Beutler made major contributions to the understanding of Tay–Sachs disease. He purified the enzyme that is aberrant in this disease and demonstrated its multimeric structure. His group cloned the gene responsible for Gaucher disease and developed treatments for this disease, as well as diagnostic tests. Beutler also developed a screening test for galactosemia, which is used to this day to detect the disease in neonates, and prevent its severe consequences.

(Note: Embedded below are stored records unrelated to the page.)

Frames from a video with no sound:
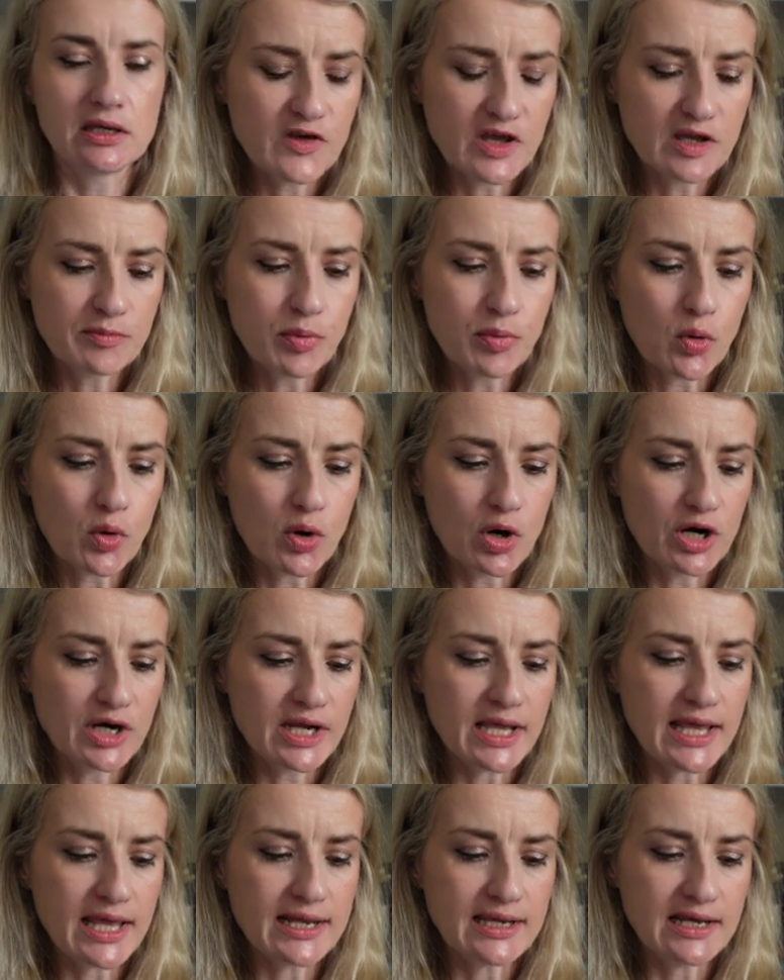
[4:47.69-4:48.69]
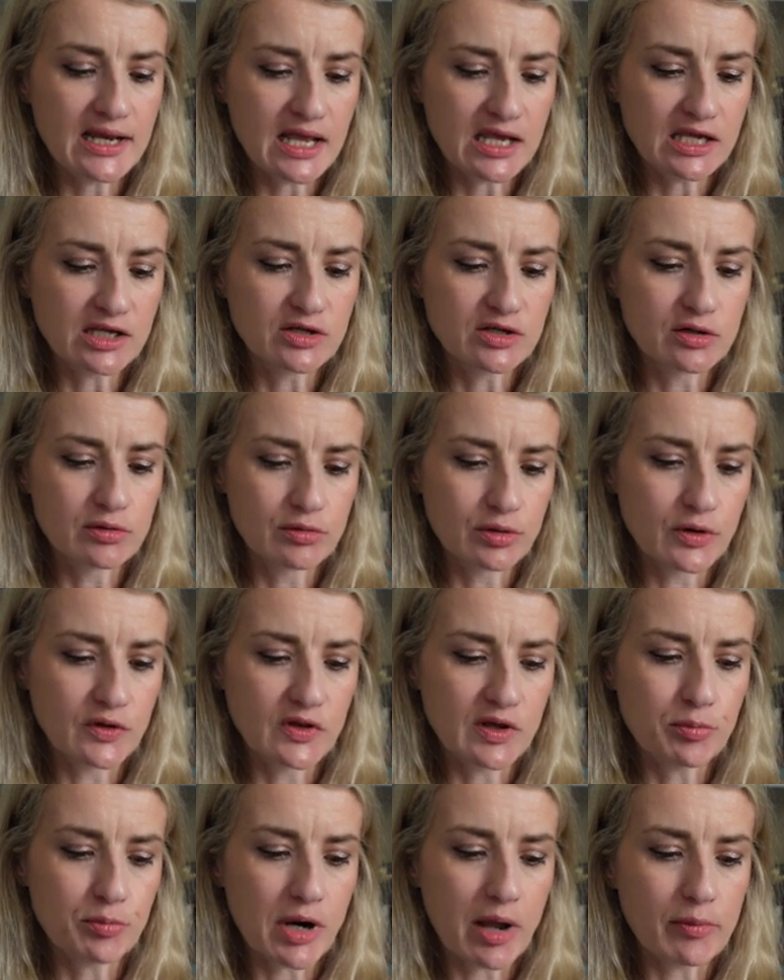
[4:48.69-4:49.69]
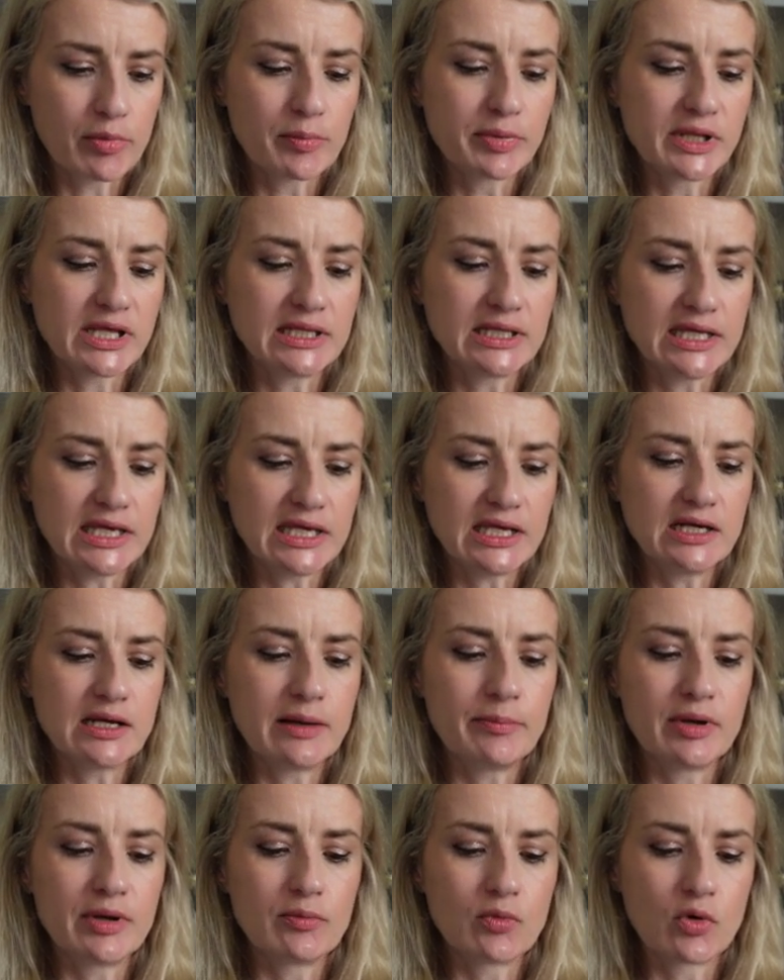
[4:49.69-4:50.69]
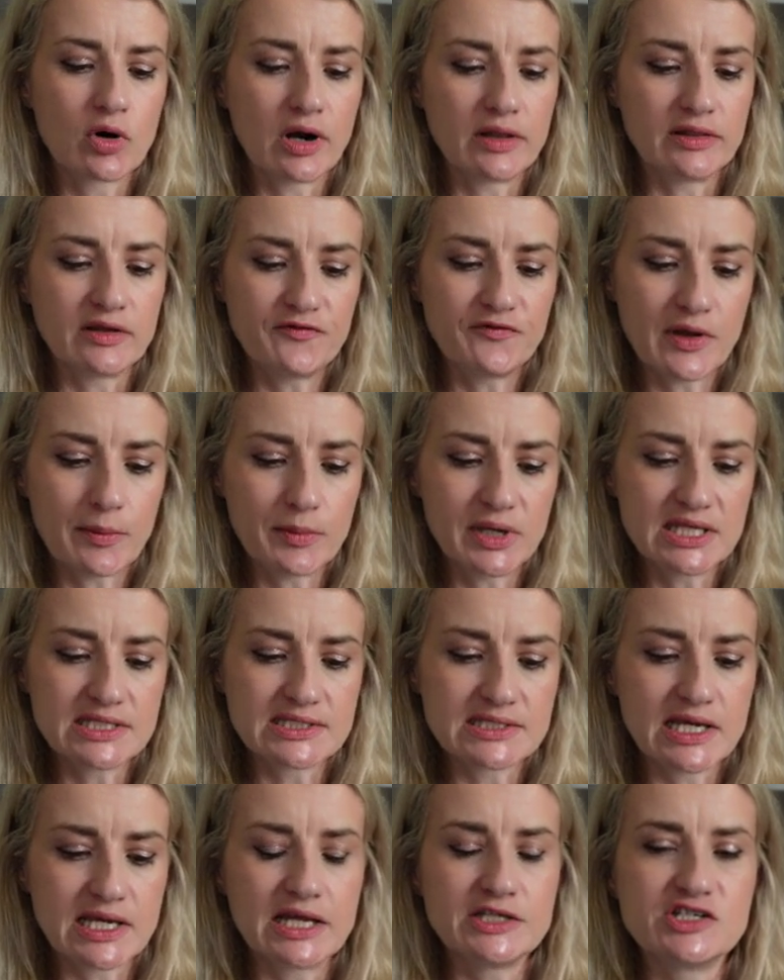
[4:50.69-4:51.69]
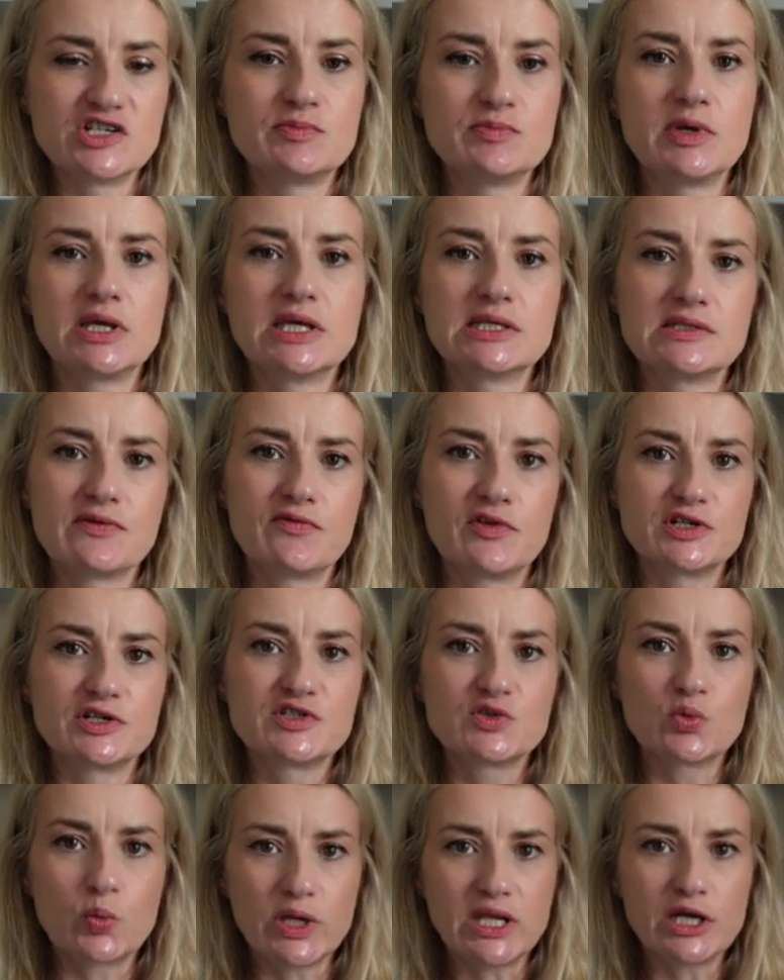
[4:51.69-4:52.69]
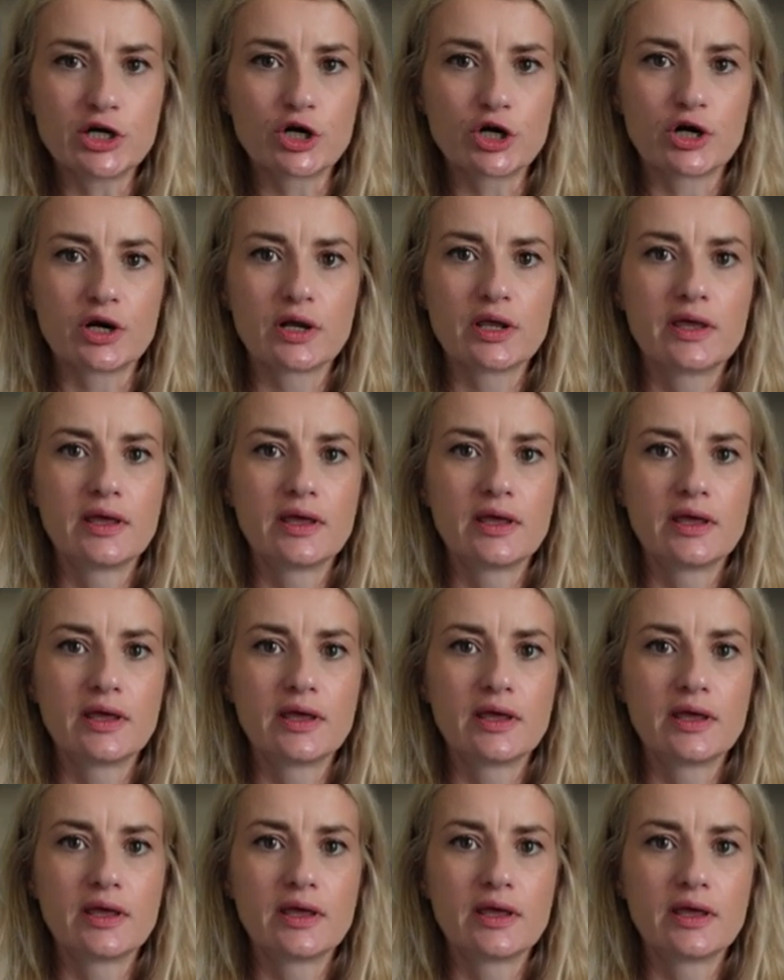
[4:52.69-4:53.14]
Fig Porn and Naked Neroli probably lean a bit more on the feminine side just because of their sweeter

Beutler was the first to attempt pharmacologic intervention in sickle cell disease by increasing methemoglobin levels, carboxyhemoglobin levels, and fetal hemoglobin levels. The latter approach depended on administration of estrogen, progesterone and human chorionic gonadotropin. These attempts were unsuccessful, but presaged the use of hydroxyurea as a treatment modality.

In addition, Beutler designed the first artificial storage media for red blood cells, introduced the use of mannitol (still a mainstay in red cell preservation), and devised a variety of approaches to maintaining red cell ATP and 2,3-DPG levels and determined the viability of the cells in human volunteers.

He also played a major role in pioneering new therapies for leukemia: bone marrow transplantation in acute leukemia, and 2-chorodeoxyadenosine in chronic leukemias and lymphomas.

Beginning in the mid-1990s, Beutler attempted to positionally clone the mutation responsible for the common adult-onset form of hereditary hemochromatosis. He failed to identify the mutation before it was found by others to affect HFE, a member of the major histocompatibility complex family of proteins. However, in contrast to the reports of others, he found that only about 2% of males and no females homozygous for the mutation showed severe clinical manifestations of the disease. This study depended upon genotypic and phenotypic analysis of more than 43,000 subjects.

Beutler served as an editor of Williams Hematology, a widely used text in this medical specialty, for more than 20 years: from its inception until the last year of his life. In keeping with his editorial interests and his requirements as a publishing scientist, Beutler also wrote the software for the first comprehensive bibliographic retrieval system used by publishing scientists. Later commercialized as Reference Manager, it is still in wide use today.

He authored more than 800 publications, 19 books, and over 300 book chapters over a 55-year scientific career.

==Awards and honors==
- Member of the National Academy of Sciences (1976)
- Fellow of the American Academy of Arts and Sciences (1975)
- Gairdner Foundation International Award (1975)
- Member of the Institute of Medicine (2004)

Beutler was a president of both the American Society of Hematology and the Western Association of Physicians. He also received a Doctor Philosophiae Honoris Causa, Tel Aviv University. He was also elected to the United States National Academy of Sciences and was presented with the inaugural Award for Lifetime Achievement from The American Society of Hematology.
He was a recipient of the American Society of Hematology's E. Donnall Thomas Prize in 2003.

==Family==
Married to Brondelle May Fleisher in 1950, Beutler had four children (Steven Merrill Beutler, Earl Bryan Beutler, Bruce Alan Beutler, and Deborah Ann Beutler). Bruce A. Beutler, also a biomedical scientist and 2011 Nobel Laureate in Physiology or Medicine, occasionally collaborated with Ernest Beutler scientifically, over a period spanning more than 30 years.